Minimal scikit‑learn examples

Direct fit

from sklearn.preprocessing import StandardScaler
from sklearn.linear_model import ElasticNet
from sklearn.pipeline import make_pipeline

model = make_pipeline(StandardScaler(), ElasticNet(alpha=1.0, l1_ratio=0.5, random_state=42))
model.fit(X_train, y_train)
print("R2 on validation:", model.score(X_val, y_val))

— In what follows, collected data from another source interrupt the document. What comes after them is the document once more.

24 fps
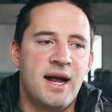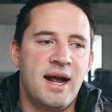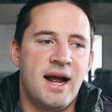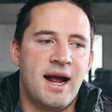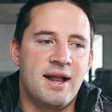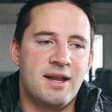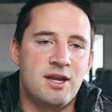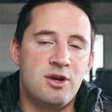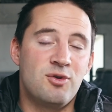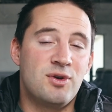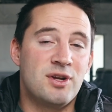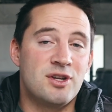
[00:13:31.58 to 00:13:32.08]

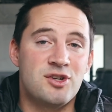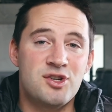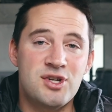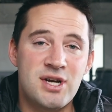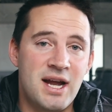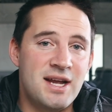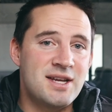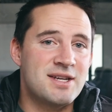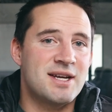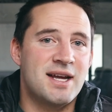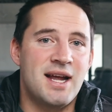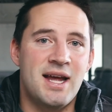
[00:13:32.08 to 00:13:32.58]
and you can
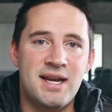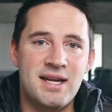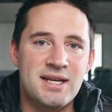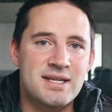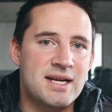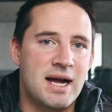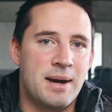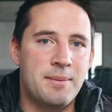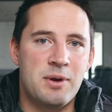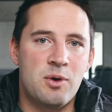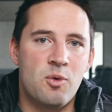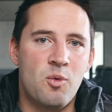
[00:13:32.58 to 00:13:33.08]
change it
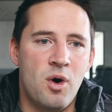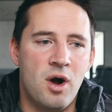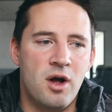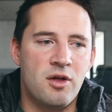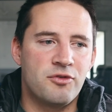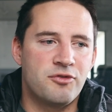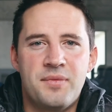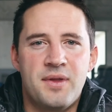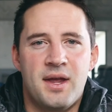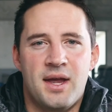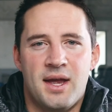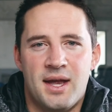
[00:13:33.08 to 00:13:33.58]
anytime you
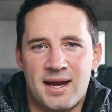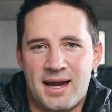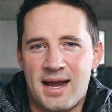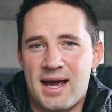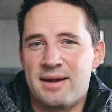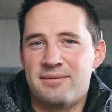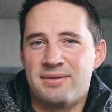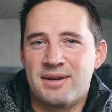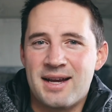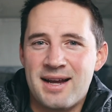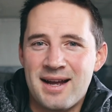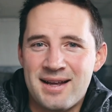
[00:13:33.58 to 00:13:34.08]
want. And
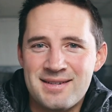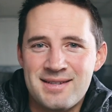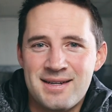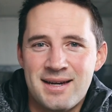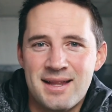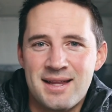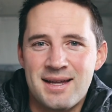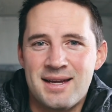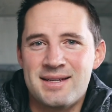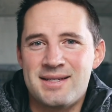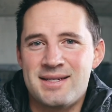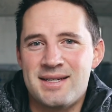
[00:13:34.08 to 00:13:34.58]
kind of a cousin
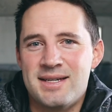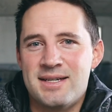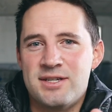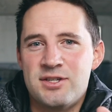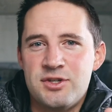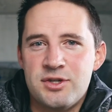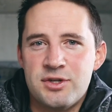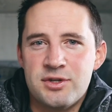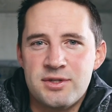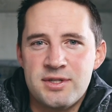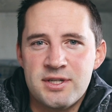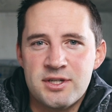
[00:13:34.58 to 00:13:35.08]
of this
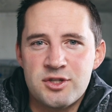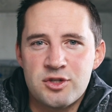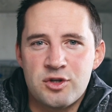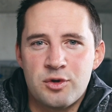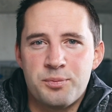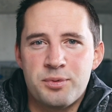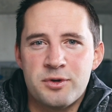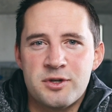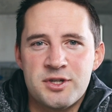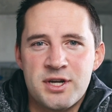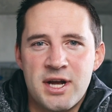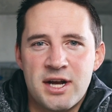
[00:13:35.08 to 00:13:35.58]
is your
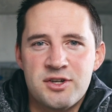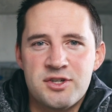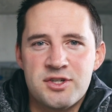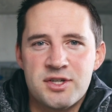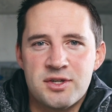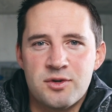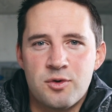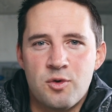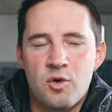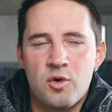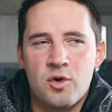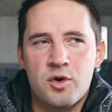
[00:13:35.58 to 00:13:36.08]
digital
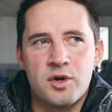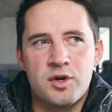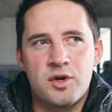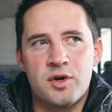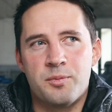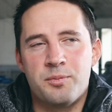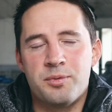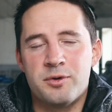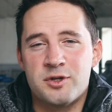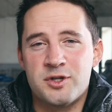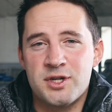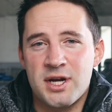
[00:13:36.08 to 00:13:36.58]
projection or
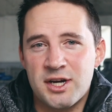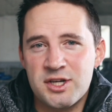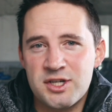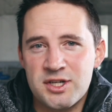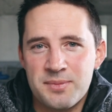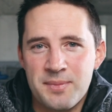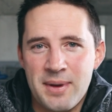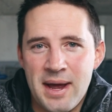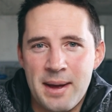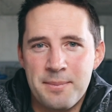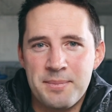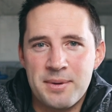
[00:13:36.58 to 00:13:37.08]
your
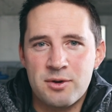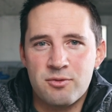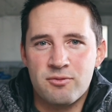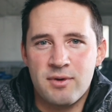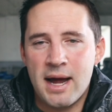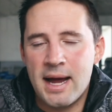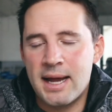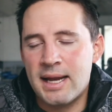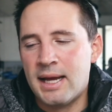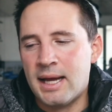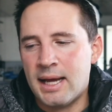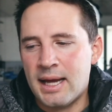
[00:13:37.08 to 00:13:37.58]
projection mapping,
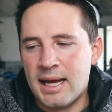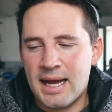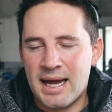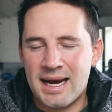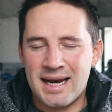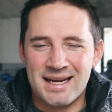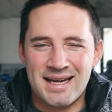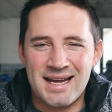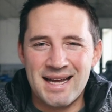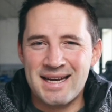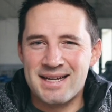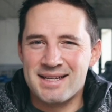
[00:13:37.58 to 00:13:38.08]
right?
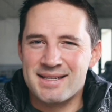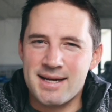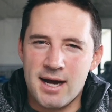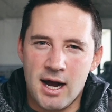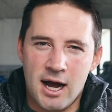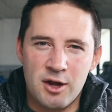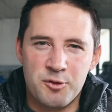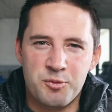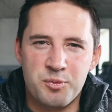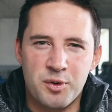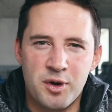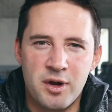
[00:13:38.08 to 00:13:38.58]
And again, it's
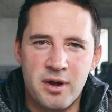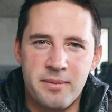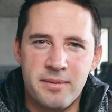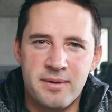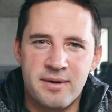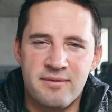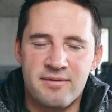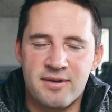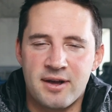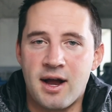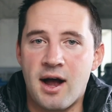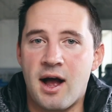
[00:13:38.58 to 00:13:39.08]
cost
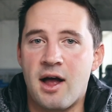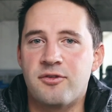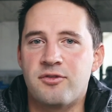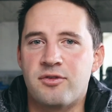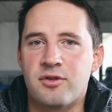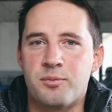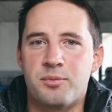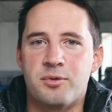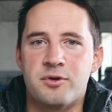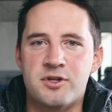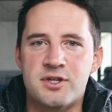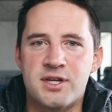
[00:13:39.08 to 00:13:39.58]
prohibitive, the cost
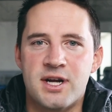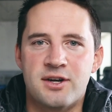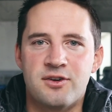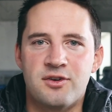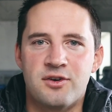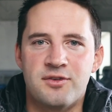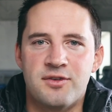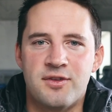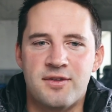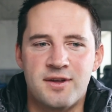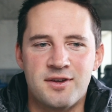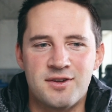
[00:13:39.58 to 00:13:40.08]
of the
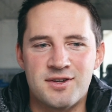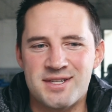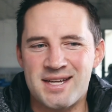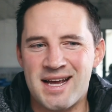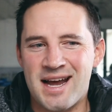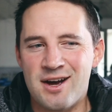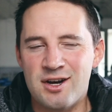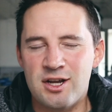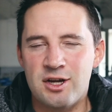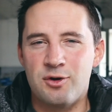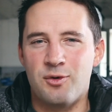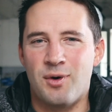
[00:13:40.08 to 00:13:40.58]
projectors, and then just
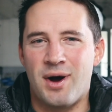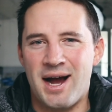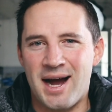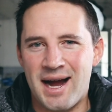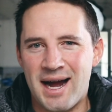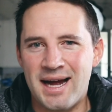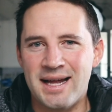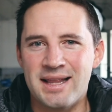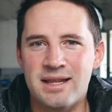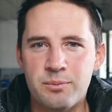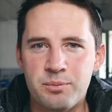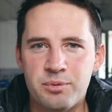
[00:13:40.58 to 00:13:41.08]
how do you
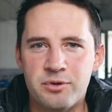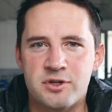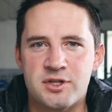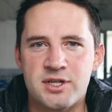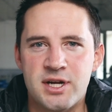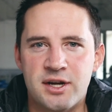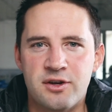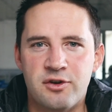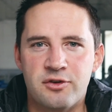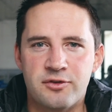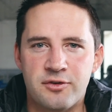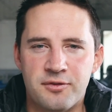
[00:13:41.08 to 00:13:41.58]
hide the
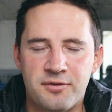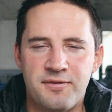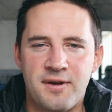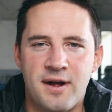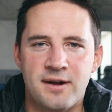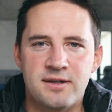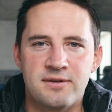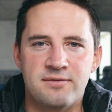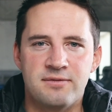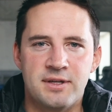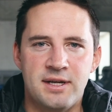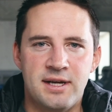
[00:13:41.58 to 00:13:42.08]
projectors
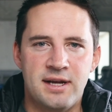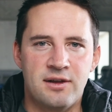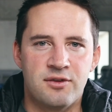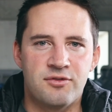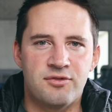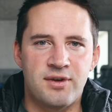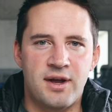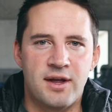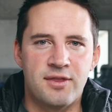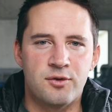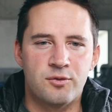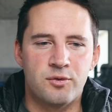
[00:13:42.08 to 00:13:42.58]
effectively
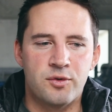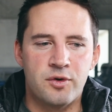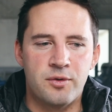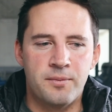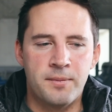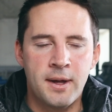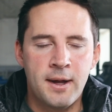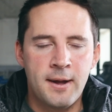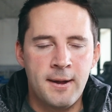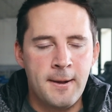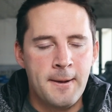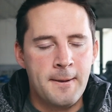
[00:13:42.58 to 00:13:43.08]
inside the room.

With cross‑validated tuning

from sklearn.model_selection import GridSearchCV
from sklearn.preprocessing import StandardScaler
from sklearn.linear_model import ElasticNet
from sklearn.pipeline import Pipeline

pipe = Pipeline([
("scaler", StandardScaler()),
("enet", ElasticNet(max_iter=10000, random_state=42))
])

param_grid = {
"enet__alpha": [0.001, 0.005, 0.01, 0.1, 1.0],
"enet__l1_ratio": [0.1, 0.3, 0.5, 0.7, 0.9]
}

search = GridSearchCV(pipe, param_grid, cv=5, n_jobs=-1)
search.fit(X_train, y_train)
print("Best params:", search.best_params_)
print("Best CV R2:", search.best_score_)

SGDRegressor alternative

from sklearn.preprocessing import StandardScaler
from sklearn.linear_model import SGDRegressor
from sklearn.pipeline import make_pipeline

sgd_enet = make_pipeline(
StandardScaler(),
SGDRegressor(penalty="elasticnet", alpha=0.001, l1_ratio=0.5, max_iter=2000, tol=1e-3, random_state=42)
)
sgd_enet.fit(X_train, y_train)

Bias–variance intuition

  • Increasing alpha increases bias and reduces variance.
  • l1_ratio controls sparsity vs. stability: higher → sparser (more L1), lower → more stable with correlated features (more L2).

Key takeaways

  1. Elastic Net = L1 + L2: one knob for strength (alpha), one knob for mix (l1_ratio).
  2. Great when features are many and correlated.
  3. Tune both hyperparameters; standardize features first.
  4. Often more robust than pure Lasso in the presence of multicollinearity while still enabling sparsity.